↓
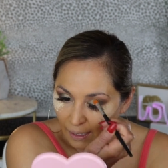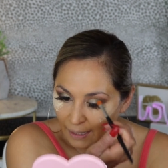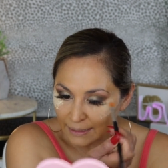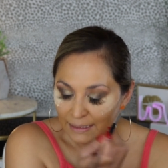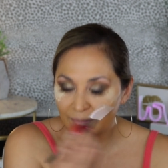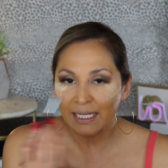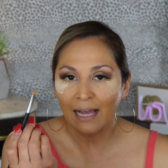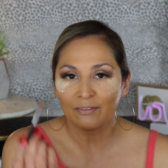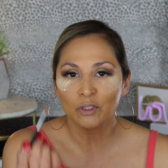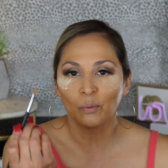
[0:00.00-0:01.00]
I didn't even
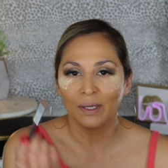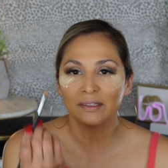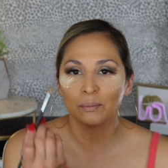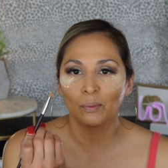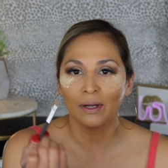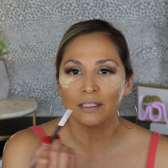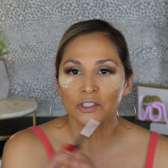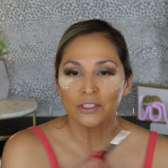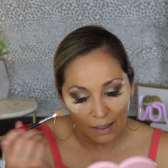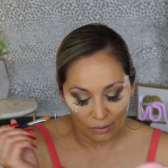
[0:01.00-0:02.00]
have to wet the brush.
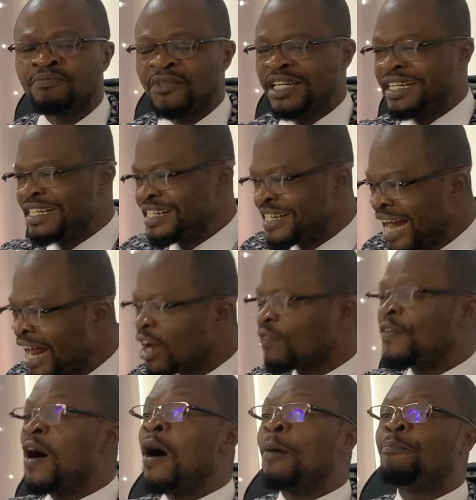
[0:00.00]
None
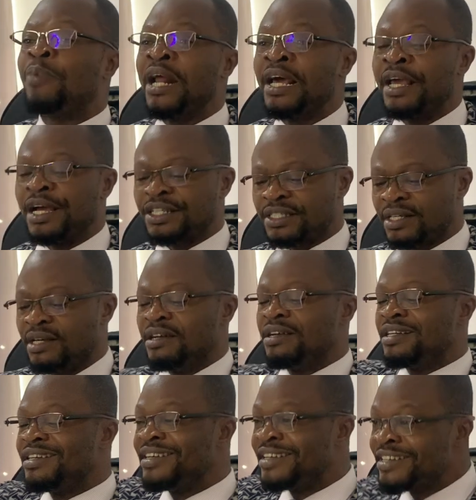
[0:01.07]
of our players,
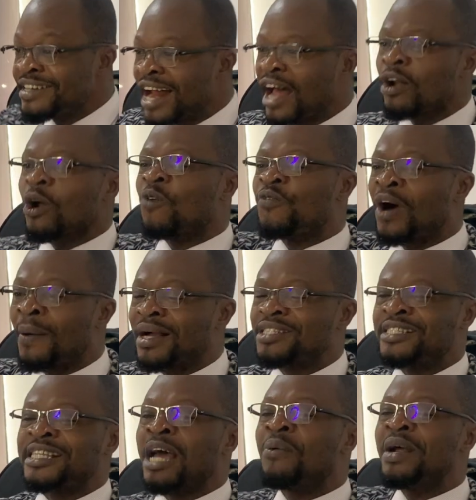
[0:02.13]
none of our
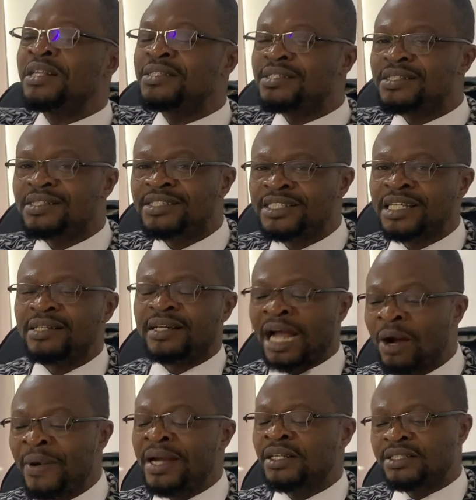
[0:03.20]

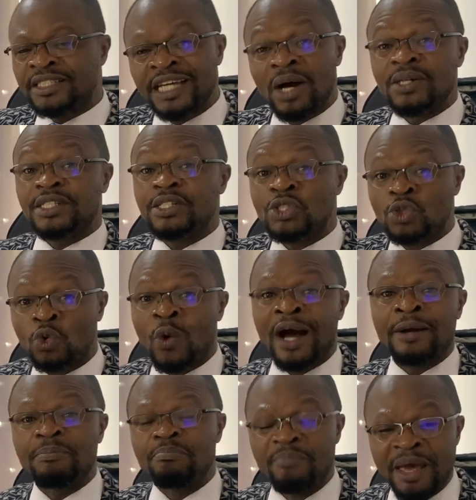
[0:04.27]
current Chelsea
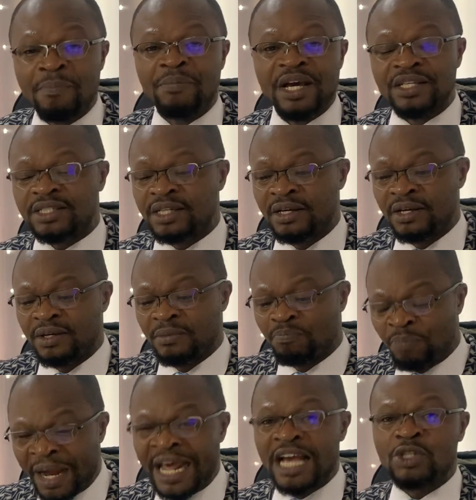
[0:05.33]
squad members,
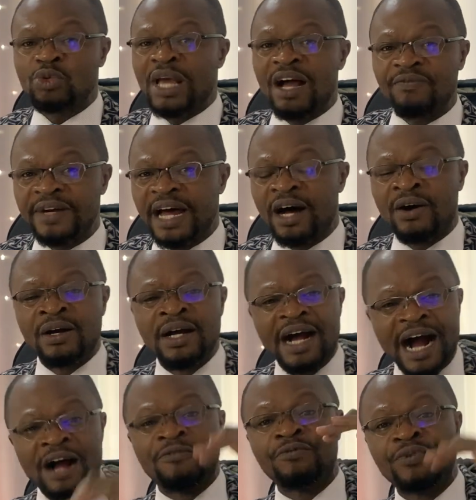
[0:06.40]
players we have now,
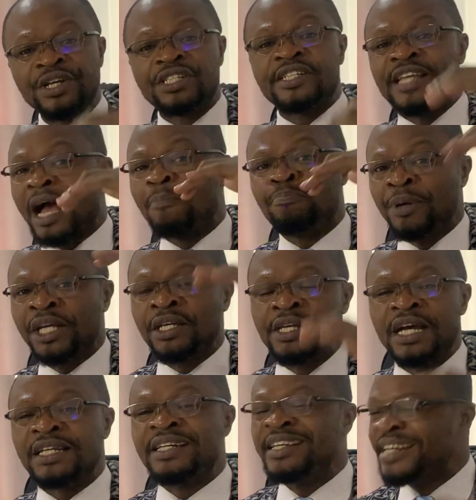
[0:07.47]
have reached their peak
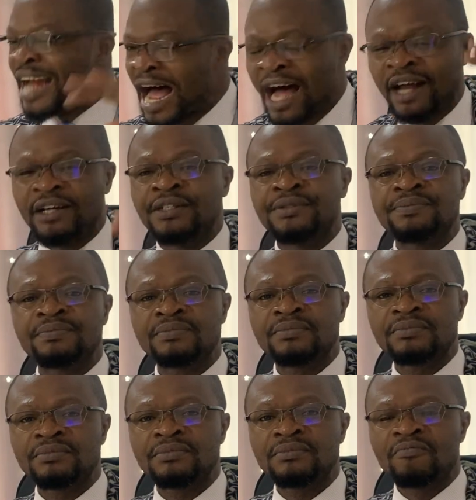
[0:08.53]
yet.
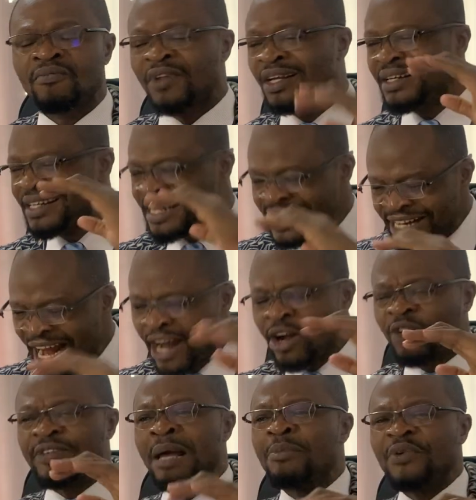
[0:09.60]
None
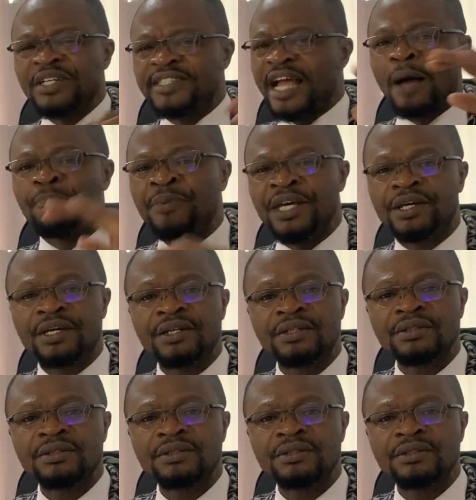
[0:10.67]
of them reached their peak.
↑
▶ [Activity]:
Your copy should hold all the data word for word. It should hold no pictures.

▶ [Solution]:
[0:00.00-0:01.00]
I didn't even
[0:01.00-0:02.00]
have to wet the brush.
[0:00.00]
None
[0:01.07]
of our players,
[0:02.13]
none of our
[0:03.20]

[0:04.27]
current Chelsea
[0:05.33]
squad members,
[0:06.40]
players we have now,
[0:07.47]
have reached their peak
[0:08.53]
yet.
[0:09.60]
None
[0:10.67]
of them reached their peak.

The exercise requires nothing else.